What are Managed Agents in the Gemini API?

Managed Agents are server-side agent instances that can maintain state, handle multiple turns, and now run background tasks. They're designed for production use, with built-in memory and tool integration, so you don't have to manage the agent loop yourself.

How do background tasks work exactly?

You can define a task that runs asynchronously — like querying a database or generating a report — while the agent remains responsive. When the task completes, it sends a callback with results. This avoids blocking the conversation and allows for longer operations.

What is remote Model Context Protocol (MCP)?

MCP is an open protocol for connecting AI models to external tools and data sources. Remote MCP extends this to network-accessible servers, so your Gemini agent can call services like a CRM, analytics engine, or other AI models over gRPC or HTTP.

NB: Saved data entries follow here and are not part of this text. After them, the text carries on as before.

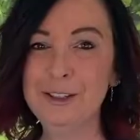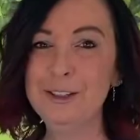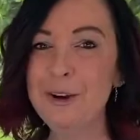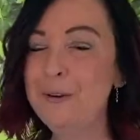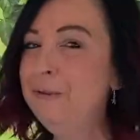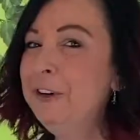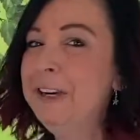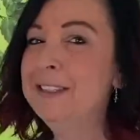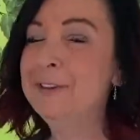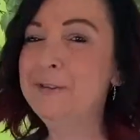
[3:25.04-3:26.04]
Don't
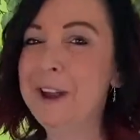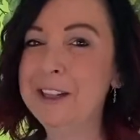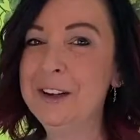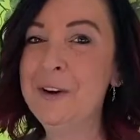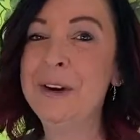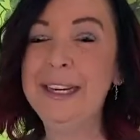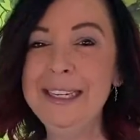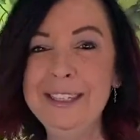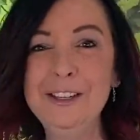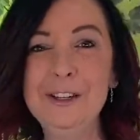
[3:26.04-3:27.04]
forget to follow
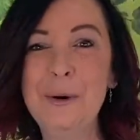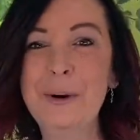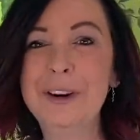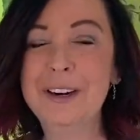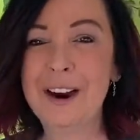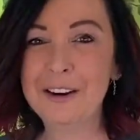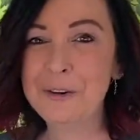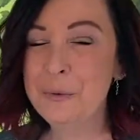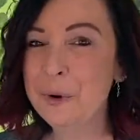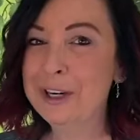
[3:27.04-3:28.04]
Indoor
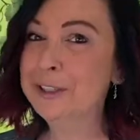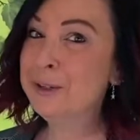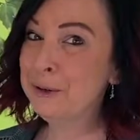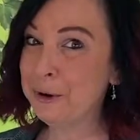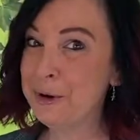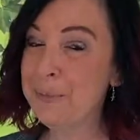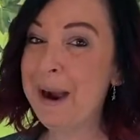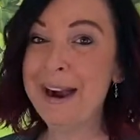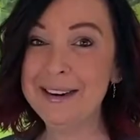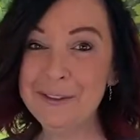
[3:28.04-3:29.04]
Garden Works group
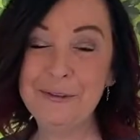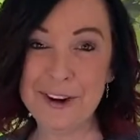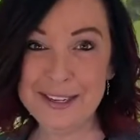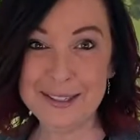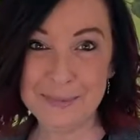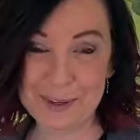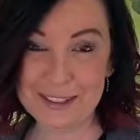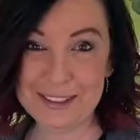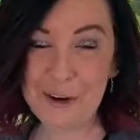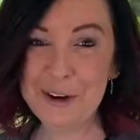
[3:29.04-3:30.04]
on
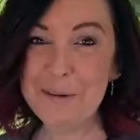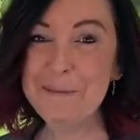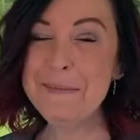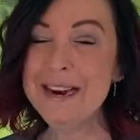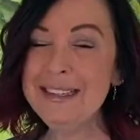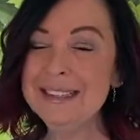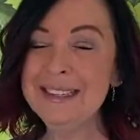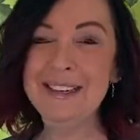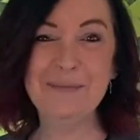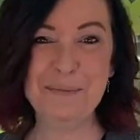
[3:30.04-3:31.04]
Facebook for an
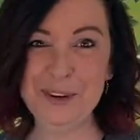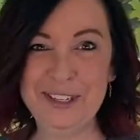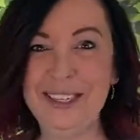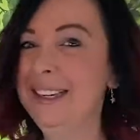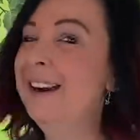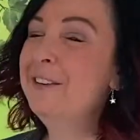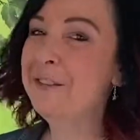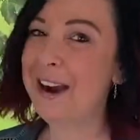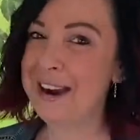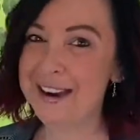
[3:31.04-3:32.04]
amazing community of
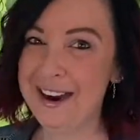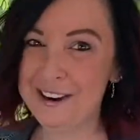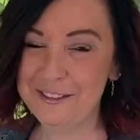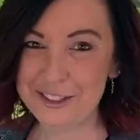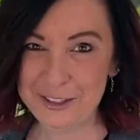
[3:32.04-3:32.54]
iHarvest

How does this compare to OpenAI's Assistants API?

Both offer persistent agents, but Google's new feature includes explicit background tasks and remote MCP support, which OpenAI doesn't have natively. OpenAI's Assistants have thread persistence, but they lack a standardized protocol for external tool connectivity and async operations.

When will Managed Agents be generally available and what will it cost?

The feature is currently in preview, with no announced GA date. Pricing details for background tasks and remote MCP have not been fully disclosed — expect per-call pricing similar to the existing Gemini API, but idle or callback charges remain unclear.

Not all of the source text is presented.